Background: HIV-infected persons may be at increased risk for cardiovascular disease (CVD) and MI, but the role of HIV in the pathogenesis of MI is unclear. The Universal Definition of MI (UDMI) classifies MIs by underlying pathophysiology into classic primary (type 1) MIs due to atherothrombotic coronary plaque rupture and secondary (type 2) MIs resulting from supply-demand mismatch caused by a heterogeneous set of clinical conditions including sepsis and cocaine-induced vasospasm. In the general population, primary MIs are more common than secondary MIs. Prior studies in HIV have not classified the type of MI and therefore, have examined primary and secondary MIs as a single endpoint, which may limit their ability to define the contribution of HIV to CVD and primary MI risk.
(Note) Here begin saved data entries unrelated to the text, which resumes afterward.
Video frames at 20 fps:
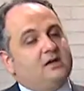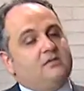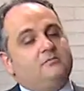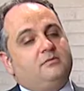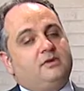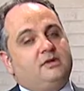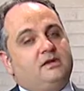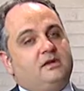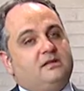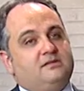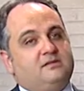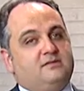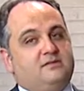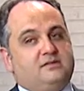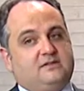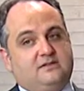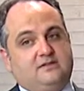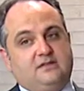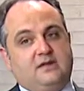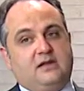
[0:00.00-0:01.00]
Because if
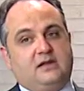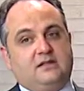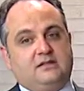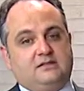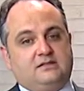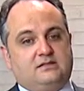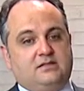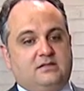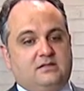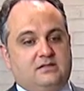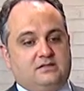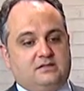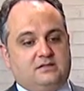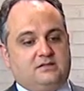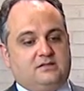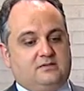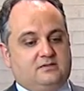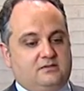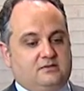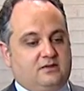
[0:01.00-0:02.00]
it's advanced, then
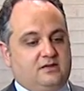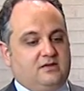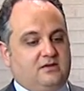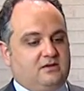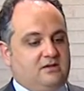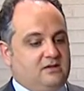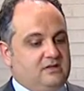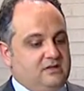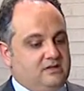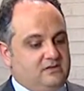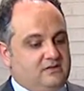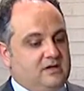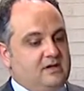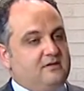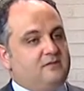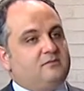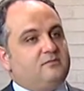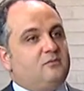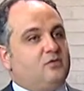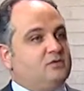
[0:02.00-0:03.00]
they're going to need to
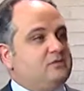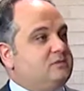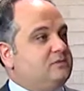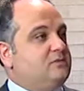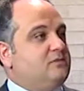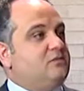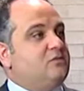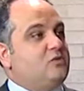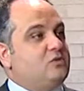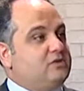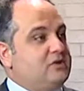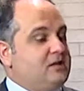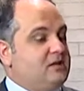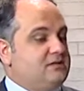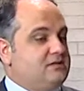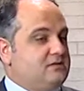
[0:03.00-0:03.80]
have multiple modalities.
We determined the incidence of adjudicated primary MIs distinct from secondary MIs and examined baseline risk factors for primary MIs.
Methods: MIs were centrally adjudicated in 7 NA-ACCORD clinical cohorts between 1996-2010 in patients who screened positive and classified according to the UDMI; primary events included invasive cardiac interventions (CABG, stent placement). Incidence rates (IRs) per 1,000 person-years (PY), adjusted incidence rate ratios (aIRRs), and 95% confidence intervals ([,]) were estimated using Poisson regression adjusted at baseline for sex, race/ethnicity, HIV risk group, year of enrollment, cohort, ever smoked, hypertension (HTN), diabetes (DM), dyslipidemia, chronic kidney disease (CKD), CD4 count, and HIV RNA (viral load); age was time-updated.
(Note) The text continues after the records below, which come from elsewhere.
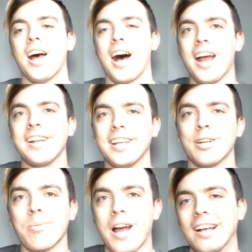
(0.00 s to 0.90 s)
I need
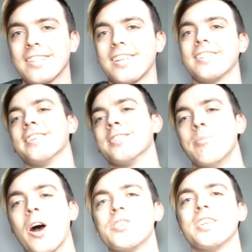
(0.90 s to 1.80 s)
to process these
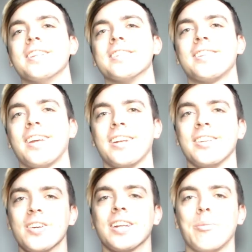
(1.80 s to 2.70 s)
emotions and
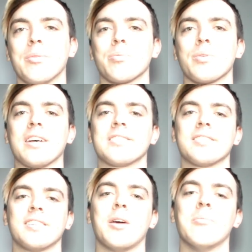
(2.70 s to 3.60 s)
you can help me
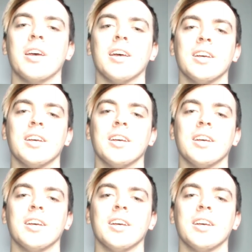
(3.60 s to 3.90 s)
process them.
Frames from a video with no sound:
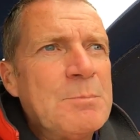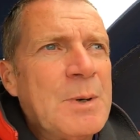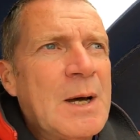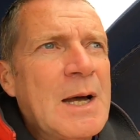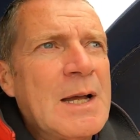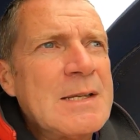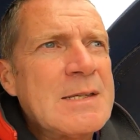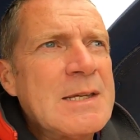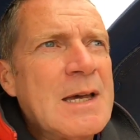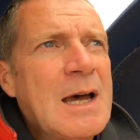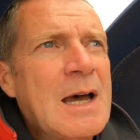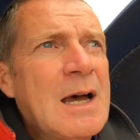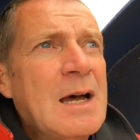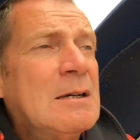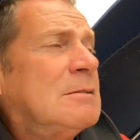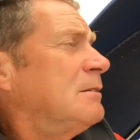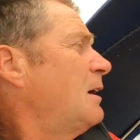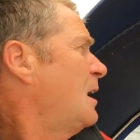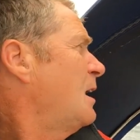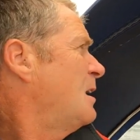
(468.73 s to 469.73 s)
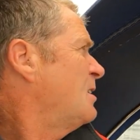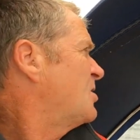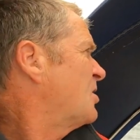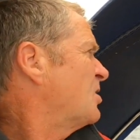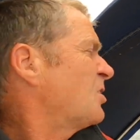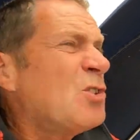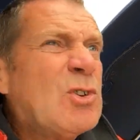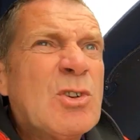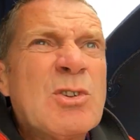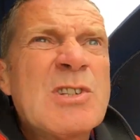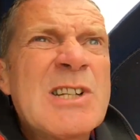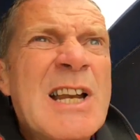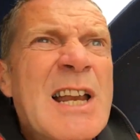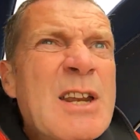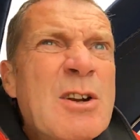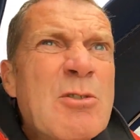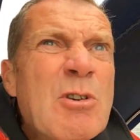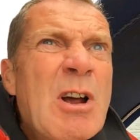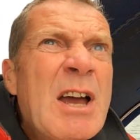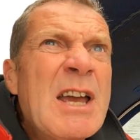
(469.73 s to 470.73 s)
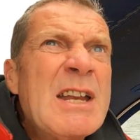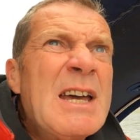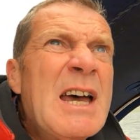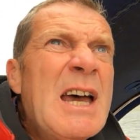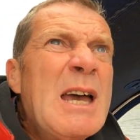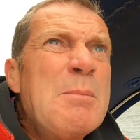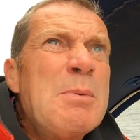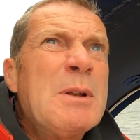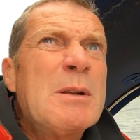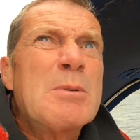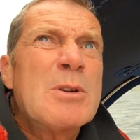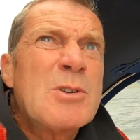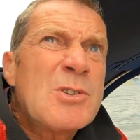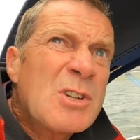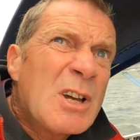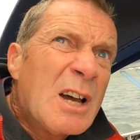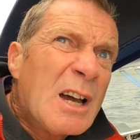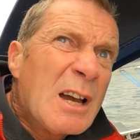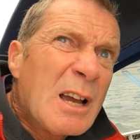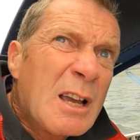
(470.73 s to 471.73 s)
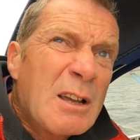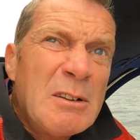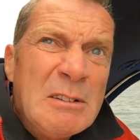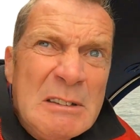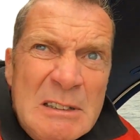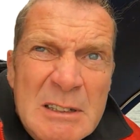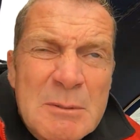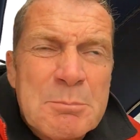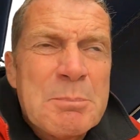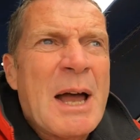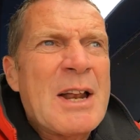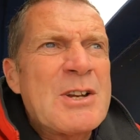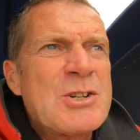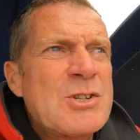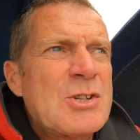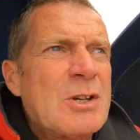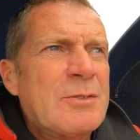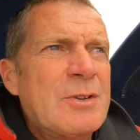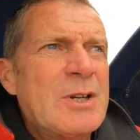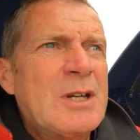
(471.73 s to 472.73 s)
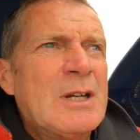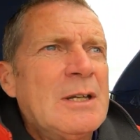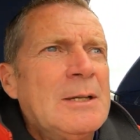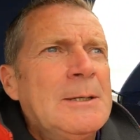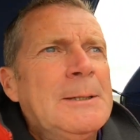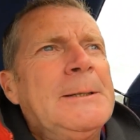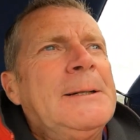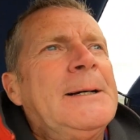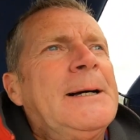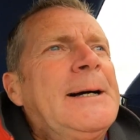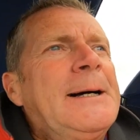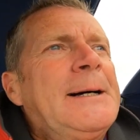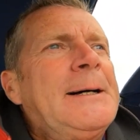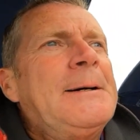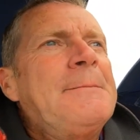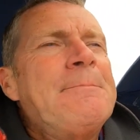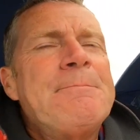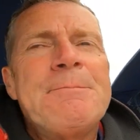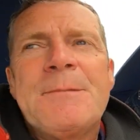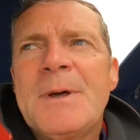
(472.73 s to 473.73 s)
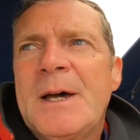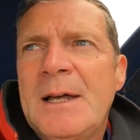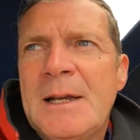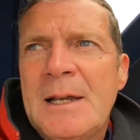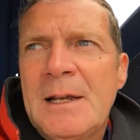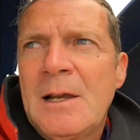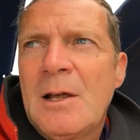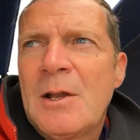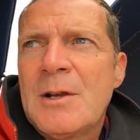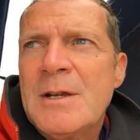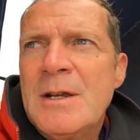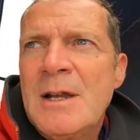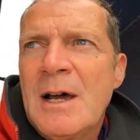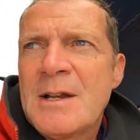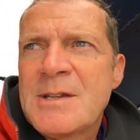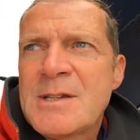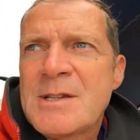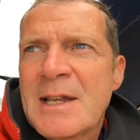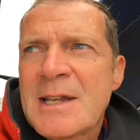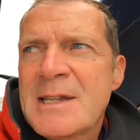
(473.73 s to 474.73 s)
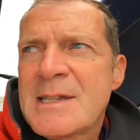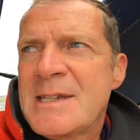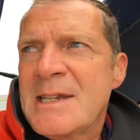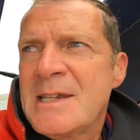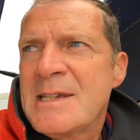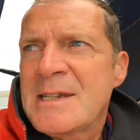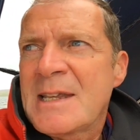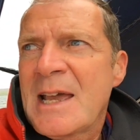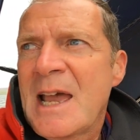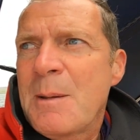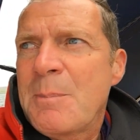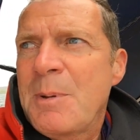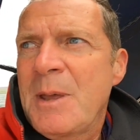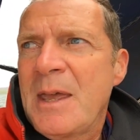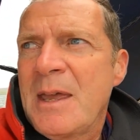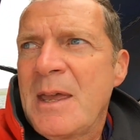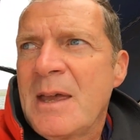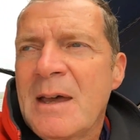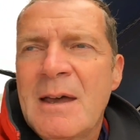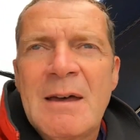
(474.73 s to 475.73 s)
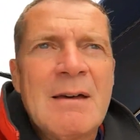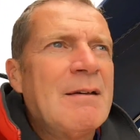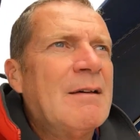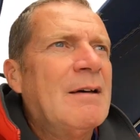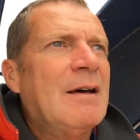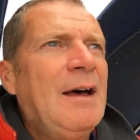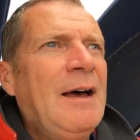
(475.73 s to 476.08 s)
But it's a sort of slightly grey day, a bit of blue sky, patches of it, and a lot nicer seascape here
Results: There were 24,919 patients who experienced 262 primary and 205 secondary MIs in 95,728 PYs of follow-up: primary MI IR=2.74 [2.42, 3.09] and secondary MI IR=2.14 [1.87, 2.46]. Significant predictors of primary MI included age, HTN, DM, dyslipidemia, smoking, stage 4/5 CKD, and CD4 count (Table 1). Sepsis (33%), cocaine (8%), respiratory failure (5%), and hypertensive emergency (4%) combined accounted for 50% of all secondary MIs.
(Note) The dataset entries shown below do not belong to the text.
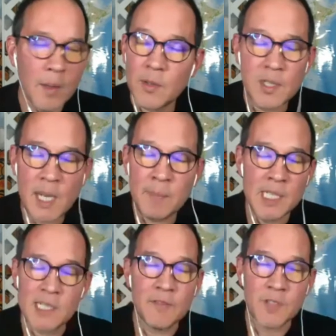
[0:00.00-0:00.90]

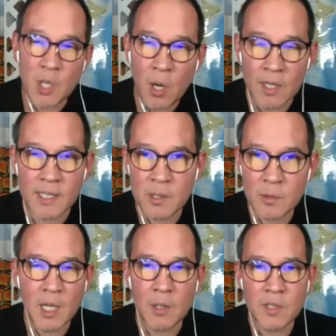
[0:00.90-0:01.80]
Japanese love dogs as
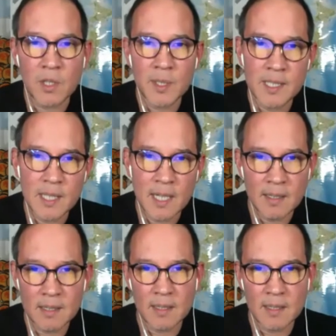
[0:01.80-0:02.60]
well, so it's not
Conclusions: Traditional CVD risk factors and immunosuppression significantly predict primary MIs. The high rate of secondary MIs emphasizes the need for greater clarity in outcome ascertainment in studies seeking to study the pathogenic role of HIV in CVD. Future analyses will examine the complex longitudinal relationship between primary MIs and HIV-specific factors including CD4 count, viral load, and ART.